■ **DIRECTIONS**:
When you write out the records, keep every line exactly as it is.

■ **DATA RECORDS**:
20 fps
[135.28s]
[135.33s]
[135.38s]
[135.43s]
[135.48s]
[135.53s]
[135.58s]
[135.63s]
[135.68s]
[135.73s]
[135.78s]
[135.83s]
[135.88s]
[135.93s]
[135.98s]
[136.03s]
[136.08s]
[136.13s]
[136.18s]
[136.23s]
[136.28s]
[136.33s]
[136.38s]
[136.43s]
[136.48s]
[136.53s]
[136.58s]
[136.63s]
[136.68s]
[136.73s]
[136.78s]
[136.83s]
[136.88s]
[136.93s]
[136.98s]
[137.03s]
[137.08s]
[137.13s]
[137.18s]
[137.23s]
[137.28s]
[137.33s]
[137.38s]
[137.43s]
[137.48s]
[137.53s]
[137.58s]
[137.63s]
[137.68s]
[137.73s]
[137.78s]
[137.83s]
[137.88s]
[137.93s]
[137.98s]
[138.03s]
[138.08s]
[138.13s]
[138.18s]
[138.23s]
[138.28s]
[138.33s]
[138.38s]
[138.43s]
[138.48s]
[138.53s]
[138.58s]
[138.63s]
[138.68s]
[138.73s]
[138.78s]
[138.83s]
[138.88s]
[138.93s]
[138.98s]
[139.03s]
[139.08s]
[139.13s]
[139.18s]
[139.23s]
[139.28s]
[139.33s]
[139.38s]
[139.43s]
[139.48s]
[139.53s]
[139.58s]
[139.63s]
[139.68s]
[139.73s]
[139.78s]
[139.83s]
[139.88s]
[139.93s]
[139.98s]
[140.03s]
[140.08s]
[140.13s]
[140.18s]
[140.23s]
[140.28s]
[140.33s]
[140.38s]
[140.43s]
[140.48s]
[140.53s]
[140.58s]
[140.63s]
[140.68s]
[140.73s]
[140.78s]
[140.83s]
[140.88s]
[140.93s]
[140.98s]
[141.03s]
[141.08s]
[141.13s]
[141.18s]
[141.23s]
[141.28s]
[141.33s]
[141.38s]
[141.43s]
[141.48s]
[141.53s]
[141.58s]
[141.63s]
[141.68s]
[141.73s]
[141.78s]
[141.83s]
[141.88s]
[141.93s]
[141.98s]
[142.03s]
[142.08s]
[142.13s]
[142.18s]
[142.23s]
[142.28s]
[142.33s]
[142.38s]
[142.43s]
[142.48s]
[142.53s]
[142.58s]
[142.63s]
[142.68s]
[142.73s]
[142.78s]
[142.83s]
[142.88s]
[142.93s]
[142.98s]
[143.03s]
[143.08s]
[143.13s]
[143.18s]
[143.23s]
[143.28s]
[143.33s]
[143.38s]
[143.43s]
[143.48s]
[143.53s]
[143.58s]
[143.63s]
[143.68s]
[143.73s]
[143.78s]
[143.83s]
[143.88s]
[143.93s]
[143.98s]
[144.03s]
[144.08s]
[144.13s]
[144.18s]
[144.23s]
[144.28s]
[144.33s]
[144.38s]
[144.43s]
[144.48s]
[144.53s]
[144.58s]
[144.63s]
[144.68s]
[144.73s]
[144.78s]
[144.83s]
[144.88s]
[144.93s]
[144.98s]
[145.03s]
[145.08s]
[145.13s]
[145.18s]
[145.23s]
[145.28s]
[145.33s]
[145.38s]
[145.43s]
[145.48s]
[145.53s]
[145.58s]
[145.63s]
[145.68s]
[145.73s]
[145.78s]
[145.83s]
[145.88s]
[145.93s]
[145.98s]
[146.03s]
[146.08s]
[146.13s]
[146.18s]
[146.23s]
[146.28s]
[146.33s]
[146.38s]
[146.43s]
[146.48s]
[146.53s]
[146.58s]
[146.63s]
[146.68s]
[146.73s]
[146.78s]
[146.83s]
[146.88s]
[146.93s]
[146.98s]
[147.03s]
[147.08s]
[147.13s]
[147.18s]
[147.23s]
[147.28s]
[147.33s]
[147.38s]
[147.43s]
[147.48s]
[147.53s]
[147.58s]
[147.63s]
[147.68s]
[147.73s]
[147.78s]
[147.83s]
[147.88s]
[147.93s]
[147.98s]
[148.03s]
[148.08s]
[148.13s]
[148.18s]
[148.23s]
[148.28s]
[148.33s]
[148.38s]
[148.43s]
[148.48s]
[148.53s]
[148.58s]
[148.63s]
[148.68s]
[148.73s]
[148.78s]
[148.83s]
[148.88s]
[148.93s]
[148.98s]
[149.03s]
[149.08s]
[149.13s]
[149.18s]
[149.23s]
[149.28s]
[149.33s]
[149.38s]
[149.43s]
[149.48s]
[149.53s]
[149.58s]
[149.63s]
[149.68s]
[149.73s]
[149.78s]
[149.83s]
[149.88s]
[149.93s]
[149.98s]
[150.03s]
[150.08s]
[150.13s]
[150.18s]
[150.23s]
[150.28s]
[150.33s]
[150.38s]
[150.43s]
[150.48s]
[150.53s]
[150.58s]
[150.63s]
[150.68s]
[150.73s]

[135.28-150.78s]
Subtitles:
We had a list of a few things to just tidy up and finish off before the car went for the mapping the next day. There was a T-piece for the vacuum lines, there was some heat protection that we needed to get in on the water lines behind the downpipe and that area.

■ **RESULT**:
20 fps
[135.28s]
[135.33s]
[135.38s]
[135.43s]
[135.48s]
[135.53s]
[135.58s]
[135.63s]
[135.68s]
[135.73s]
[135.78s]
[135.83s]
[135.88s]
[135.93s]
[135.98s]
[136.03s]
[136.08s]
[136.13s]
[136.18s]
[136.23s]
[136.28s]
[136.33s]
[136.38s]
[136.43s]
[136.48s]
[136.53s]
[136.58s]
[136.63s]
[136.68s]
[136.73s]
[136.78s]
[136.83s]
[136.88s]
[136.93s]
[136.98s]
[137.03s]
[137.08s]
[137.13s]
[137.18s]
[137.23s]
[137.28s]
[137.33s]
[137.38s]
[137.43s]
[137.48s]
[137.53s]
[137.58s]
[137.63s]
[137.68s]
[137.73s]
[137.78s]
[137.83s]
[137.88s]
[137.93s]
[137.98s]
[138.03s]
[138.08s]
[138.13s]
[138.18s]
[138.23s]
[138.28s]
[138.33s]
[138.38s]
[138.43s]
[138.48s]
[138.53s]
[138.58s]
[138.63s]
[138.68s]
[138.73s]
[138.78s]
[138.83s]
[138.88s]
[138.93s]
[138.98s]
[139.03s]
[139.08s]
[139.13s]
[139.18s]
[139.23s]
[139.28s]
[139.33s]
[139.38s]
[139.43s]
[139.48s]
[139.53s]
[139.58s]
[139.63s]
[139.68s]
[139.73s]
[139.78s]
[139.83s]
[139.88s]
[139.93s]
[139.98s]
[140.03s]
[140.08s]
[140.13s]
[140.18s]
[140.23s]
[140.28s]
[140.33s]
[140.38s]
[140.43s]
[140.48s]
[140.53s]
[140.58s]
[140.63s]
[140.68s]
[140.73s]
[140.78s]
[140.83s]
[140.88s]
[140.93s]
[140.98s]
[141.03s]
[141.08s]
[141.13s]
[141.18s]
[141.23s]
[141.28s]
[141.33s]
[141.38s]
[141.43s]
[141.48s]
[141.53s]
[141.58s]
[141.63s]
[141.68s]
[141.73s]
[141.78s]
[141.83s]
[141.88s]
[141.93s]
[141.98s]
[142.03s]
[142.08s]
[142.13s]
[142.18s]
[142.23s]
[142.28s]
[142.33s]
[142.38s]
[142.43s]
[142.48s]
[142.53s]
[142.58s]
[142.63s]
[142.68s]
[142.73s]
[142.78s]
[142.83s]
[142.88s]
[142.93s]
[142.98s]
[143.03s]
[143.08s]
[143.13s]
[143.18s]
[143.23s]
[143.28s]
[143.33s]
[143.38s]
[143.43s]
[143.48s]
[143.53s]
[143.58s]
[143.63s]
[143.68s]
[143.73s]
[143.78s]
[143.83s]
[143.88s]
[143.93s]
[143.98s]
[144.03s]
[144.08s]
[144.13s]
[144.18s]
[144.23s]
[144.28s]
[144.33s]
[144.38s]
[144.43s]
[144.48s]
[144.53s]
[144.58s]
[144.63s]
[144.68s]
[144.73s]
[144.78s]
[144.83s]
[144.88s]
[144.93s]
[144.98s]
[145.03s]
[145.08s]
[145.13s]
[145.18s]
[145.23s]
[145.28s]
[145.33s]
[145.38s]
[145.43s]
[145.48s]
[145.53s]
[145.58s]
[145.63s]
[145.68s]
[145.73s]
[145.78s]
[145.83s]
[145.88s]
[145.93s]
[145.98s]
[146.03s]
[146.08s]
[146.13s]
[146.18s]
[146.23s]
[146.28s]
[146.33s]
[146.38s]
[146.43s]
[146.48s]
[146.53s]
[146.58s]
[146.63s]
[146.68s]
[146.73s]
[146.78s]
[146.83s]
[146.88s]
[146.93s]
[146.98s]
[147.03s]
[147.08s]
[147.13s]
[147.18s]
[147.23s]
[147.28s]
[147.33s]
[147.38s]
[147.43s]
[147.48s]
[147.53s]
[147.58s]
[147.63s]
[147.68s]
[147.73s]
[147.78s]
[147.83s]
[147.88s]
[147.93s]
[147.98s]
[148.03s]
[148.08s]
[148.13s]
[148.18s]
[148.23s]
[148.28s]
[148.33s]
[148.38s]
[148.43s]
[148.48s]
[148.53s]
[148.58s]
[148.63s]
[148.68s]
[148.73s]
[148.78s]
[148.83s]
[148.88s]
[148.93s]
[148.98s]
[149.03s]
[149.08s]
[149.13s]
[149.18s]
[149.23s]
[149.28s]
[149.33s]
[149.38s]
[149.43s]
[149.48s]
[149.53s]
[149.58s]
[149.63s]
[149.68s]
[149.73s]
[149.78s]
[149.83s]
[149.88s]
[149.93s]
[149.98s]
[150.03s]
[150.08s]
[150.13s]
[150.18s]
[150.23s]
[150.28s]
[150.33s]
[150.38s]
[150.43s]
[150.48s]
[150.53s]
[150.58s]
[150.63s]
[150.68s]
[150.73s]

[135.28-150.78s]
Subtitles:
We had a list of a few things to just tidy up and finish off before the car went for the mapping the next day. There was a T-piece for the vacuum lines, there was some heat protection that we needed to get in on the water lines behind the downpipe and that area.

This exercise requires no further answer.